Slow SQL with timestamp on Oracle

Hello all,

We have a Logstash Pipeline with jdbc input that ran really slow. I investigated and found something where I am not sure if this could be improved on Logstash side or if this is something we need to handle somehow.

I will try to be as detailed as possible.

Target DB: Oracle 19c
Table size: about 39mio entries (9GB)
Tracking Column definition: TIMESTAMP(6)
Index on Tracking Column: yes
Logstash input config (removed unnecessary information):

input {
    jdbc {
      jdbc_driver_library => "/opt/elastic/logstash/jdbc/ojdbc8_21.5/ojdbc8-21.5.0.0.jar"
      jdbc_driver_class => "Java::oracle.jdbc.driver.OracleDriver"
      jdbc_validate_connection => true
      jdbc_fetch_size => 1000
      schedule => "* * * * *" 
      statement => "SELECT * FROM TRANSFER_ORDER WHERE LASTWORKSTATECHANGE > :sql_last_value ORDER BY LASTWORKSTATECHANGE ASC"
      use_column_value => true
      tracking_column => "lastworkstatechange"
      tracking_column_type => "timestamp"
    }
}

The SQL logged into the pipeline log was:

SELECT * FROM TRANSFER_ORDER WHERE LASTWORKSTATECHANGE > TIMESTAMP '2024-10-30 13:33:05.308000 +00:00' ORDER BY LASTWORKSTATECHANGE ASC

The SQL execution was between 46 and 217 seconds despite the index so I checked the explain plan:

You can see that the index cannot be used because Oracle uses functions on the column value.
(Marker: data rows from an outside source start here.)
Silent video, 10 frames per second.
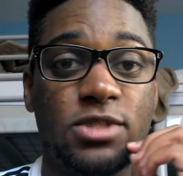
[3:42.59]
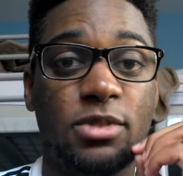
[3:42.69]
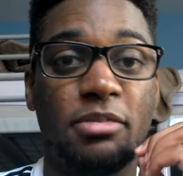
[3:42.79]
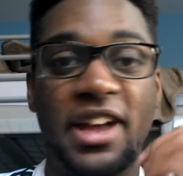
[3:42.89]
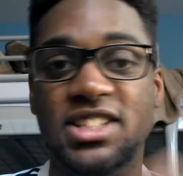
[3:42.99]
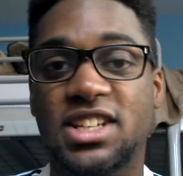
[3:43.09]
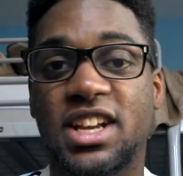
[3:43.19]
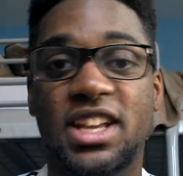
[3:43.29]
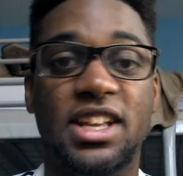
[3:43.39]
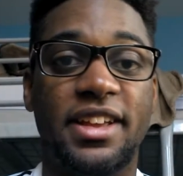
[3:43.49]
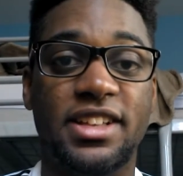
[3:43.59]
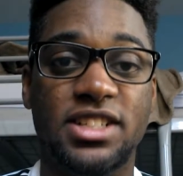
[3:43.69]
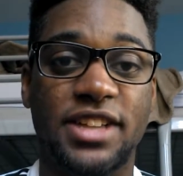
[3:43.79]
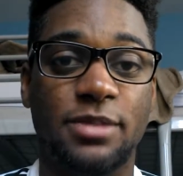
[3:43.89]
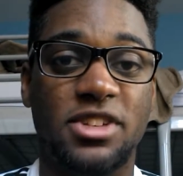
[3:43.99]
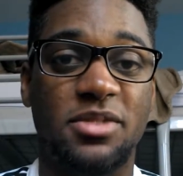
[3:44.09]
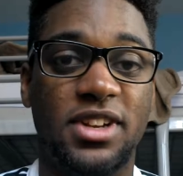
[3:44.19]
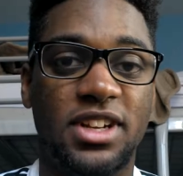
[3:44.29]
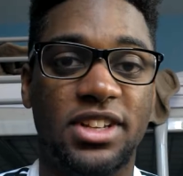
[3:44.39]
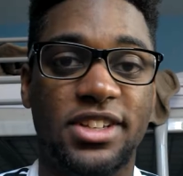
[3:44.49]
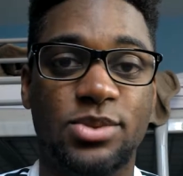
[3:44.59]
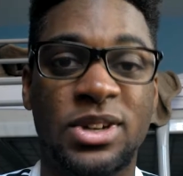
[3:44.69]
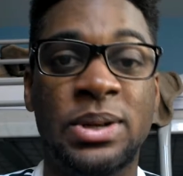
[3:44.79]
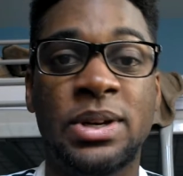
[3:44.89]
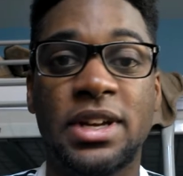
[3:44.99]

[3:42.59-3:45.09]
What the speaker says: but Man City is a top team in England as well.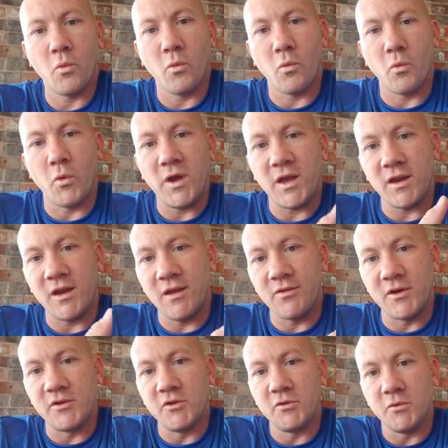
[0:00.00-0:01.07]
we can
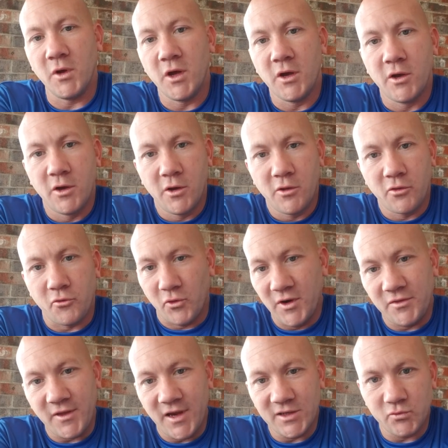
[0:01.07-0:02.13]
either do three
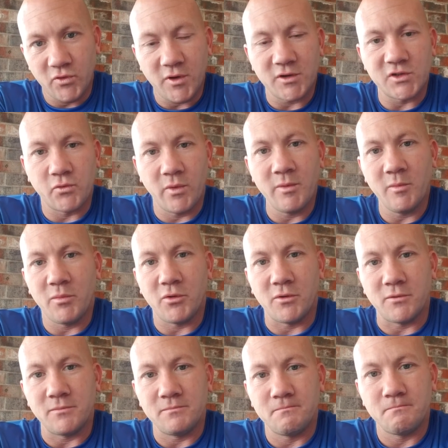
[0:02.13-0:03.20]
things with our swimming
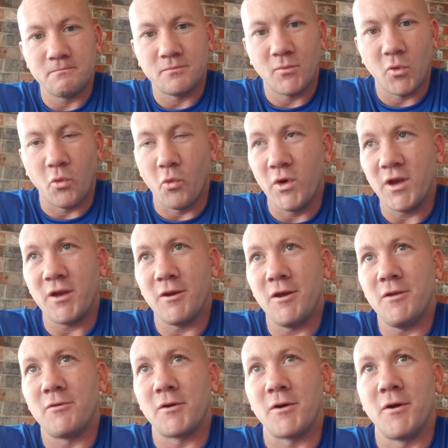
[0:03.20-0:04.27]
pool. We can
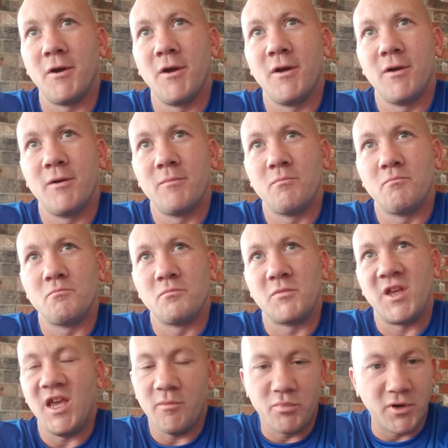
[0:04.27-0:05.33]
either
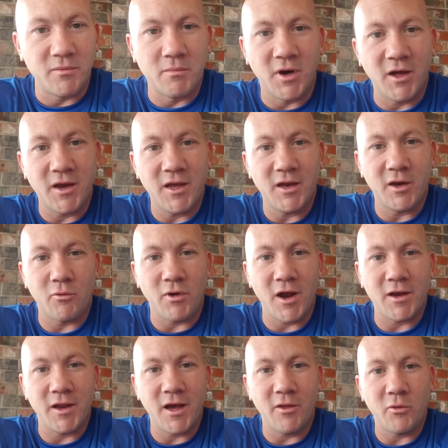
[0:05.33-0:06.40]
keep putting money in it
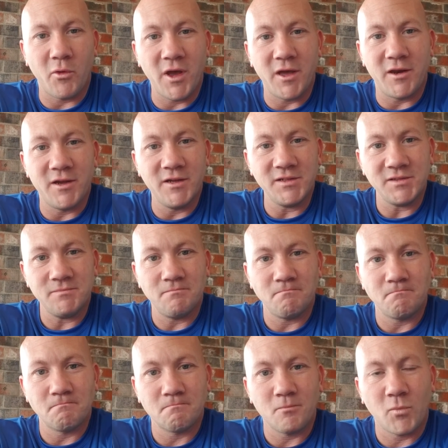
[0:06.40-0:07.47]
right now the way it is,
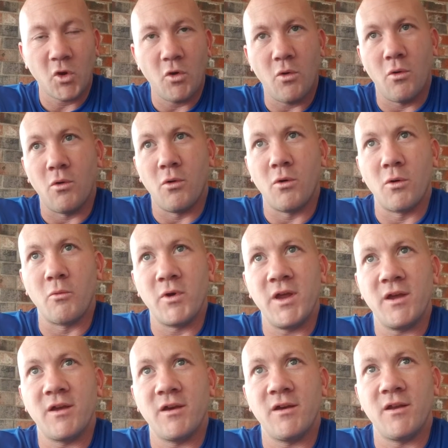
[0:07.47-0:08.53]
or
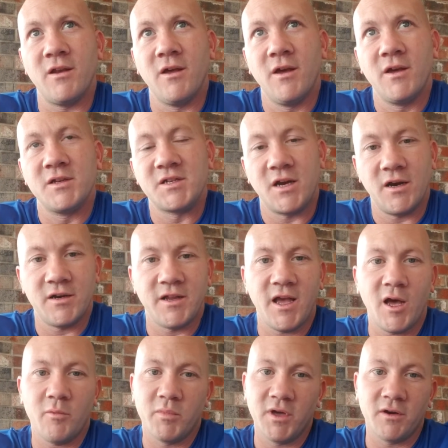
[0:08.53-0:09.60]
we could tear it
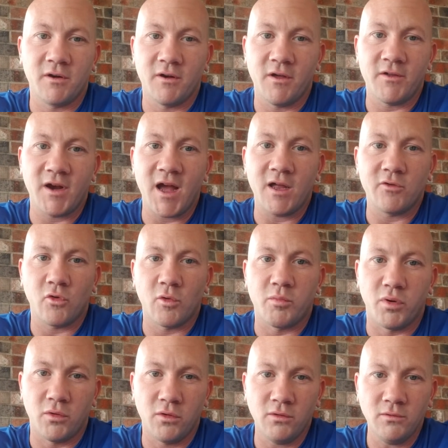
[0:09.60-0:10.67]
down, build another outdoor
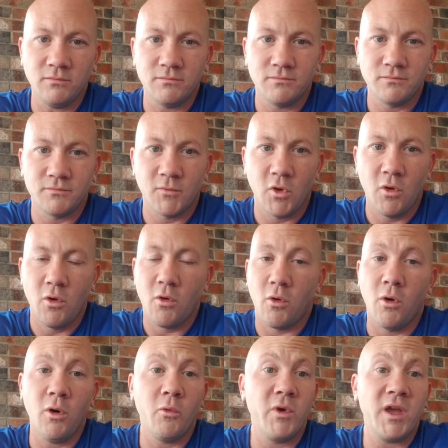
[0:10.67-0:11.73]
pool,
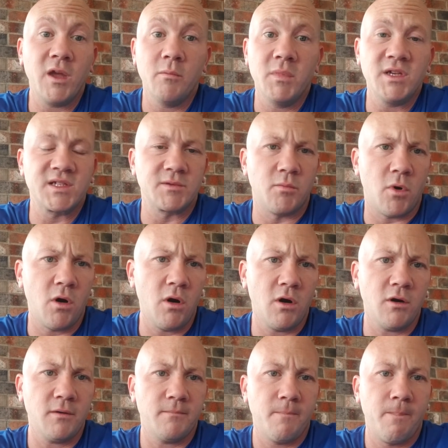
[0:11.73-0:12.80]
or we can be smart,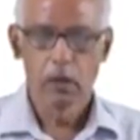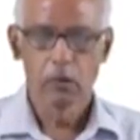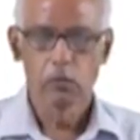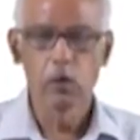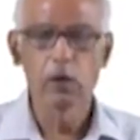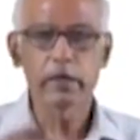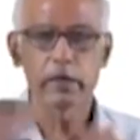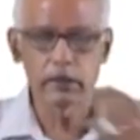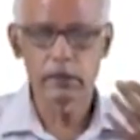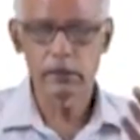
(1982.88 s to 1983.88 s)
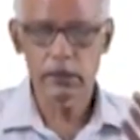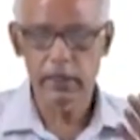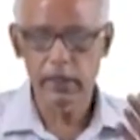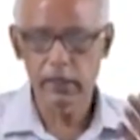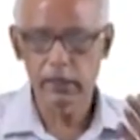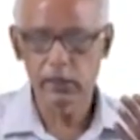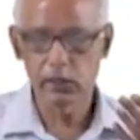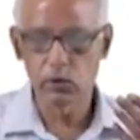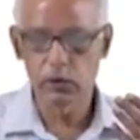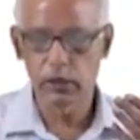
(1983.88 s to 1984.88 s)
Voltage scale is
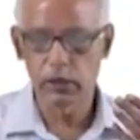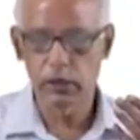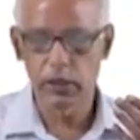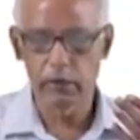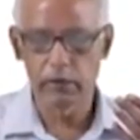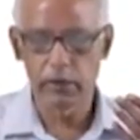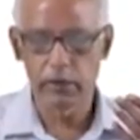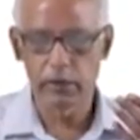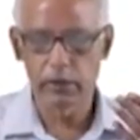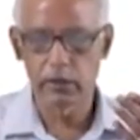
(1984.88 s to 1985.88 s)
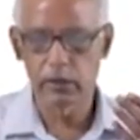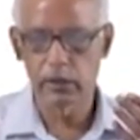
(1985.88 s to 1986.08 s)
usually calibrated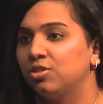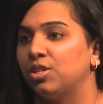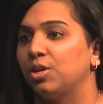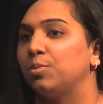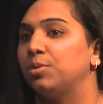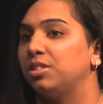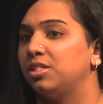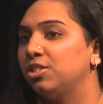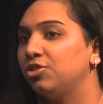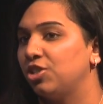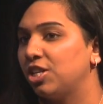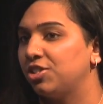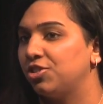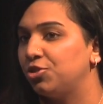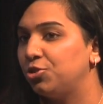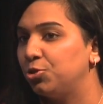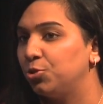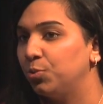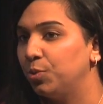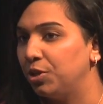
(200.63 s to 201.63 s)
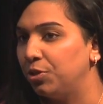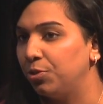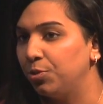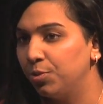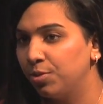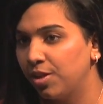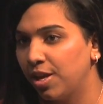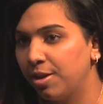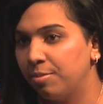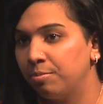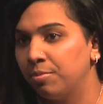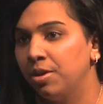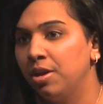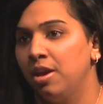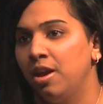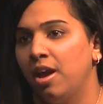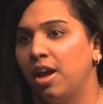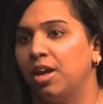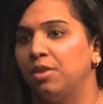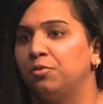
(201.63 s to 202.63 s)
so I would suggest that you read through them
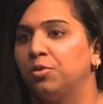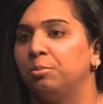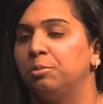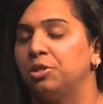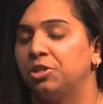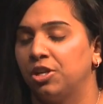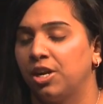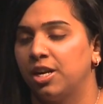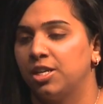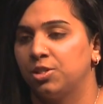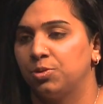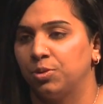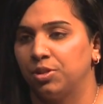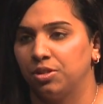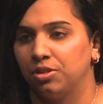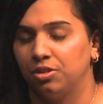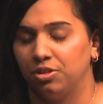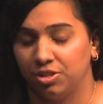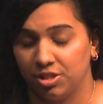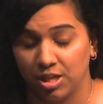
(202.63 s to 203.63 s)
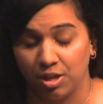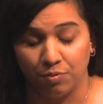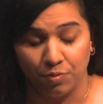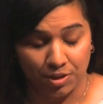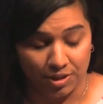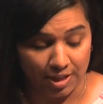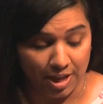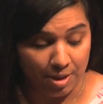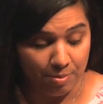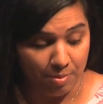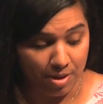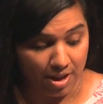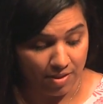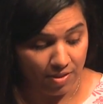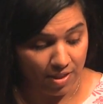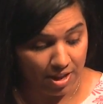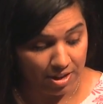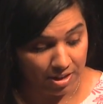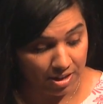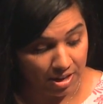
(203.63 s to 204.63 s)
and familiarize yourself with them
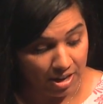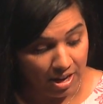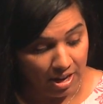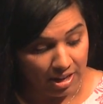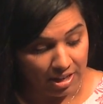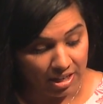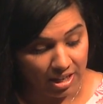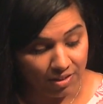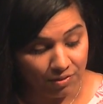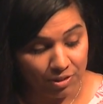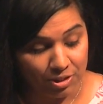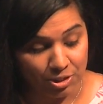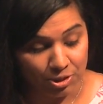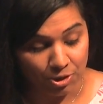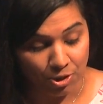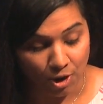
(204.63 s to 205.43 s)
and then give us a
As a test, I tried to modify the SQL so the timestamp function is done on the sql_last_value by changing the timestamp to string and back again - the final SQL is now:

SELECT * FROM TRANSFER_ORDER WHERE LASTWORKSTATECHANGE > TO_TIMESTAMP(TO_CHAR(TIMESTAMP '2024-10-30 13:42:37.477000 +00:00', 'DD-Mon-RR HH24:MI:SS.FF'), 'DD-Mon-RR HH24:MI:SS.FF') ORDER BY LASTWORKSTATECHANGE ASC

Now the SQL completes in 2ms! The explain plan is now:

Has anyone an idea what I can do so I don't need that ugly workaround? Maybe the jdbc input can be improved here?

Best regards
Wolfram

I've only ever run into ugly workarounds when it comes to Logstash and :sql_last_value :person_shrugging:

I've also had issues where the last value went missing and then we're potentially loading much more data than expected.

What i always end up doing (in both MSSQL and Oracle) is to create a separate table to store the last value - a config table if you will.

Then I use a stored proc to run the query looking for the new data as well as updates the last value checked.

Still ugly? yea? but at least you maintain control in your db instead of a logstash file.

Hello Eddie,

Glad that I am not the only one :wink: Yes, a stored procedure would work but I prefer to see what happens in a pipeline - especially if it is as simple as this case.

Let's see if someone from the Logstash team has input here.